The growing regulatory burden also is affecting faculty and staff at medical schools, said James Woolliscroft, dean of the University of Michigan Medical School. Duplicative or contradictory regulations, such as those governing various conflicts of interest, are unfunded mandates that add no value to the research enterprise, he added.

Another victim of the regulatory burden is translational science. Because of gaps in the ecosystem, universities must partner with industry and government agencies, Woolliscroft said, but regulations often make that partnering difficult.

At the other end of the process is reimbursement. Currently, the reimbursement question is "if you build it, will they pay?" Responding to the difficulty some companies have had in getting Medicare reimbursement for new technologies, the FDA's Jeffrey Shuren said a streamlined approval path is needed, along with greater payment predictability.

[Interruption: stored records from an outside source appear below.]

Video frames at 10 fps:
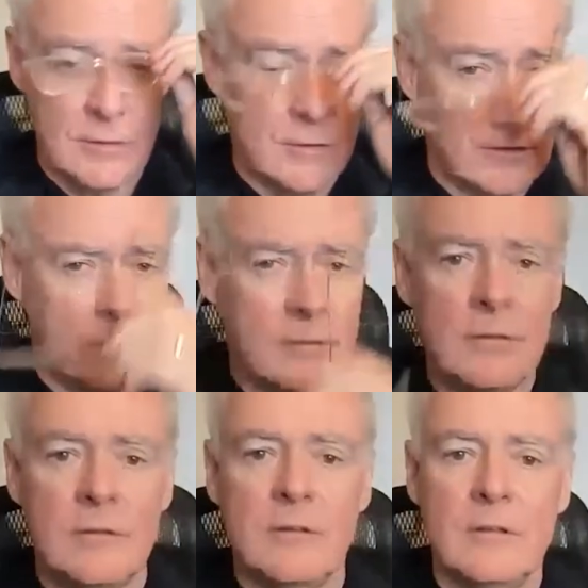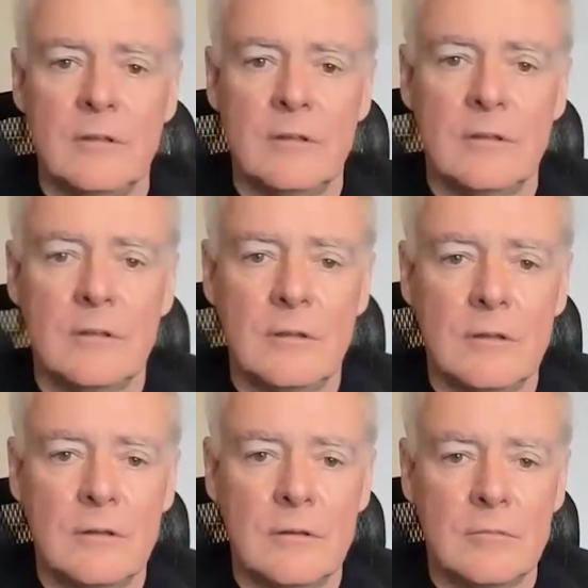Heather, I
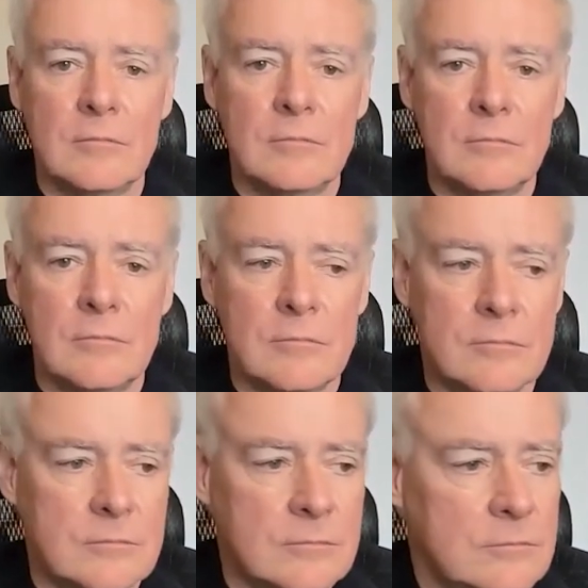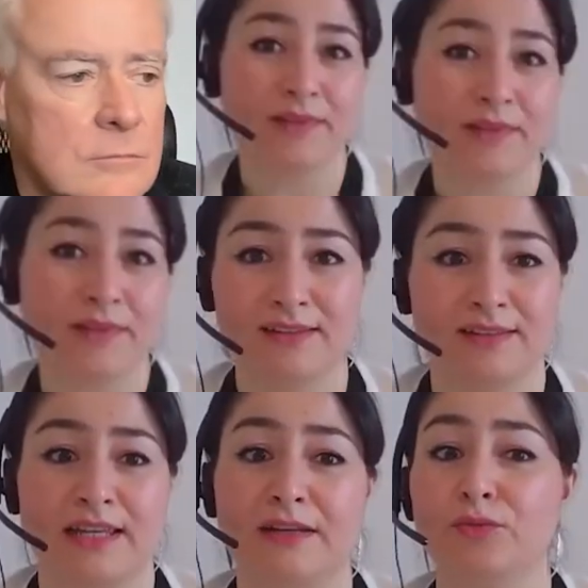believe in choice and
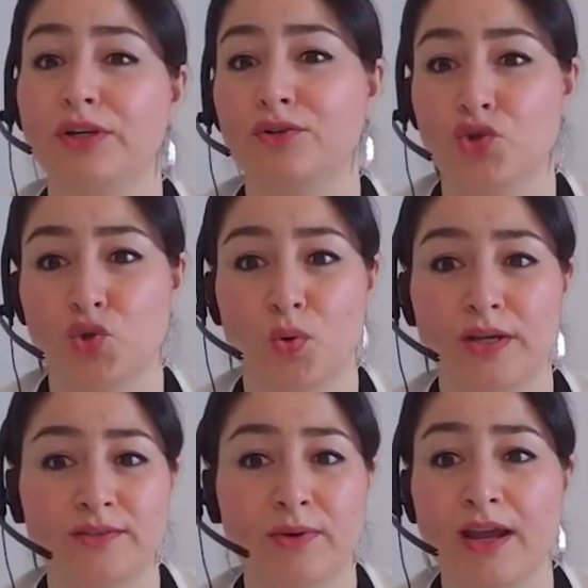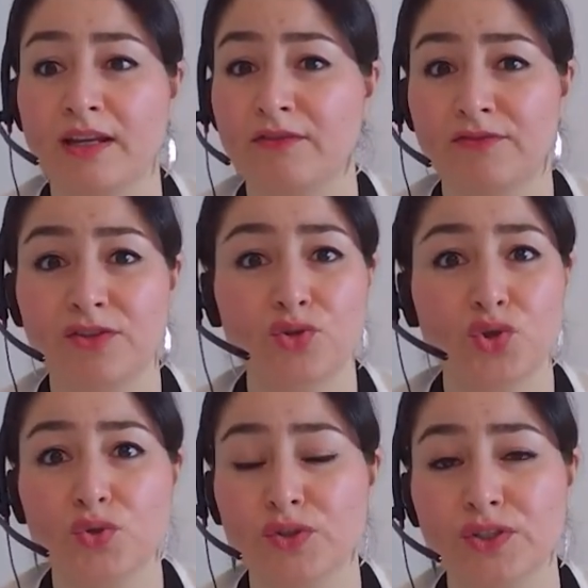in real choice, right? If you
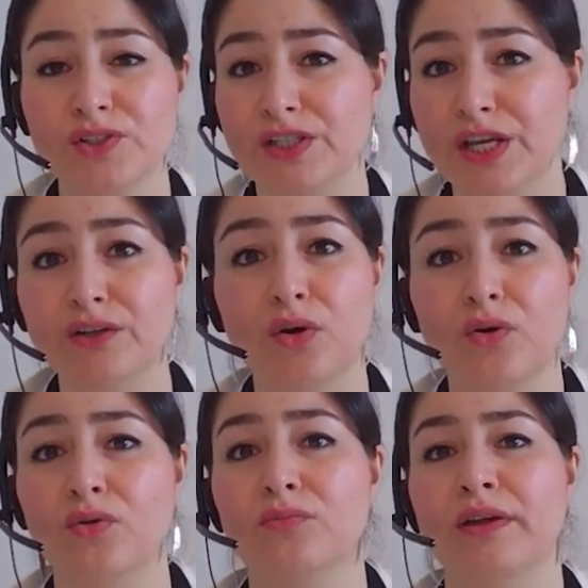choose to stay at home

Margaret Anderson, executive director of Fastercures, agreed that questions about reimbursement must be addressed to encourage the development of new cures. "If we can prevent disease, then please, let's do that," she said, adding that a way to value new drugs and devices must be developed.

Rep. Henry Waxman (D-Calif.) said new cures must be affordable. "We don't do anybody a favor if we develop a drug that cannot be bought," he noted.

But "if we're not prepared as a society to pay" for new therapies that offer real value, the investors won't back the research and development, Leff said. Without private investment, many new drugs wouldn't get to market. The private sector pumps about $80 billion a year into biomedical R&D, compared with the $30 billion the federal government spends through the NIH.

Speeding the pace of biomedical R&D is basically an economic issue, Leff said, adding that economic problems must be treated with economic solutions. Providing economic incentives and fundamentally reforming tax policies would make a difference.

Several ideas were offered to reduce the cost of development so drugs could be more affordable. They included:

• greater use of clinical trial networks, which can reduce the time involved in planning, initiating and conducting a clinical trial;

• replacement of outdated and cumbersome drug manufacturing processes with innovative systems;

• increased biomarker research;

• effective use of electronic health records and the massive amounts of data now available;

• more efficient ways to gather that data.

The roundtable was one of several Upton and Degette are planning as they look for realistic ways to move the drug and device development and approval process into the 21st century and maintain the U.S.'s position as the innovation capital of the world.

One of the greatest barriers to moving forward is getting beyond the culture of "this is how we've always done it," the FDA's Janet Woodcock warned.